On the Number 1 train I look across the car and see a man, probably in his early thirties, balancing a huge poinsettia in his lap.

I study his face.  He looks tense; his eyes are examining every quivering red leaf, over and over.  My guess: He is bringing this as a gift and is not sure whether it is the right one.

I imagine him arriving at his destination--the apartment of a young woman he has been dating.  This is the first time she has invited him to her place for dinner; it is, perhaps, the Big Step.  She flings open the door and greets him with a bright smile.
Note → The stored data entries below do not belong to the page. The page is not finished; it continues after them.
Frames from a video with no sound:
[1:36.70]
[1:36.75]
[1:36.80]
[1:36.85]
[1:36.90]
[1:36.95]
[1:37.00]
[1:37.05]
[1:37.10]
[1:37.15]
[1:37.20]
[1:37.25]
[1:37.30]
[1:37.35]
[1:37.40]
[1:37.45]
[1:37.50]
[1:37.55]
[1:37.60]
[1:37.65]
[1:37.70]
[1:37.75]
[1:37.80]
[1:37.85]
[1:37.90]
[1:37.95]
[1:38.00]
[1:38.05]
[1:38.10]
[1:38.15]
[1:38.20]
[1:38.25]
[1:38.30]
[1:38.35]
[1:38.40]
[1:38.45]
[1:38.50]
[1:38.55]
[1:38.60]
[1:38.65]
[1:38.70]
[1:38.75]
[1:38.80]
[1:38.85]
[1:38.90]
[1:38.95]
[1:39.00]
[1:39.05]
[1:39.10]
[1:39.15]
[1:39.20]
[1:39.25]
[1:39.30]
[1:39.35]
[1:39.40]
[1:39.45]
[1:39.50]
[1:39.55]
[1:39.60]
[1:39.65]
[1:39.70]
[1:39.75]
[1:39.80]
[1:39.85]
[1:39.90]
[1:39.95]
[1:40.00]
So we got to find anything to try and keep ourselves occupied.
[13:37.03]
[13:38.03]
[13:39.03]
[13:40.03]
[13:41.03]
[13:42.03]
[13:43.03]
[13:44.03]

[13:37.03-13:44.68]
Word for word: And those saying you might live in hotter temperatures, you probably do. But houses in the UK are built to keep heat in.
She has bouncy hair and a slender figure. She leans toward him, kissing him lightly on the lips, and then looks down at the pointy red blooms in his arms.

“Is that a poinsettia?”  Her smile has wilted unexpectedly.

“Um, yeah.  For you.  From me.”  Feeling a sudden sense of impending doom, he holds up the pot so that the top tips are just below his nose.

“Oh…thanks.  But…I don’t think that’s good for cats.  Can you just leave that out here?”  Deflated, he sets the plant next to the doormat and follows her into the apartment.  He sees immediately that she does have cats.  Plural.  In fact he spots four of them, and suspects more hidden under pianos and divans.

As he takes off his coat, he makes a mental inventory of the Match.com responses he had gotten the night before, seeds and whispers of possibility which he had not believed he was going to need.

3/1/10

Elevating Manners

I'd just been to a three-hour opera, a cocktail party and a painfully long talent show; so when I say I was tired, that's an understatement.  I was head-throbbingly tired.  The kind of tired that causes your whole being to become focused on the act of getting home.  I counted the minutes in the subway (only three more stops!), then the subway steps (okay, just a few more to the top).  At last, the final stretch: the short block to my building.  (Thank god, two minutes more and I can take my shoes off and lie down.) 

As I entered my lobby I saw I was in luck: My extremely slow elevator was there waiting for me!  A neighbor, a man who lived on the eighth floor, was already standing inside the car. We made eye contact and I smiled in greeting. Then to my dismay--which was swiftly followed by outrage--he looked away and the doors closed in my face.  It felt like a physical slap. I wanted to cry.  How unbelievably rude, I thought.  So typical of the brutal narcissism of modern society.

I took out my frustration on the Up button, pushing it furiously and repeatedly.  As I watched the elevator ascend to the 8th floor, then inch back down again, I  vowed to give my neighbor a piece of my mind the next time I saw him.  And then--there he was when the doors opened.

"I'm SO sorry," he said earnestly. " I pushed the 'Open Door' button but it didn't work.  I wanted to come back down to make sure you knew I didn't do that on purpose."

How happy this small gesture made me!  It only took five minutes out of my neighbor's life, but how many people would have gone to the trouble?  I was at once embarrassed I had thought the worst of him and cognizant that within our reach is a much higher quality of life, if only all of us were to behave as this man did.  We often forget that tiny acts of kindness, behavior that takes into account the well-being of others, can truly elevate our lives.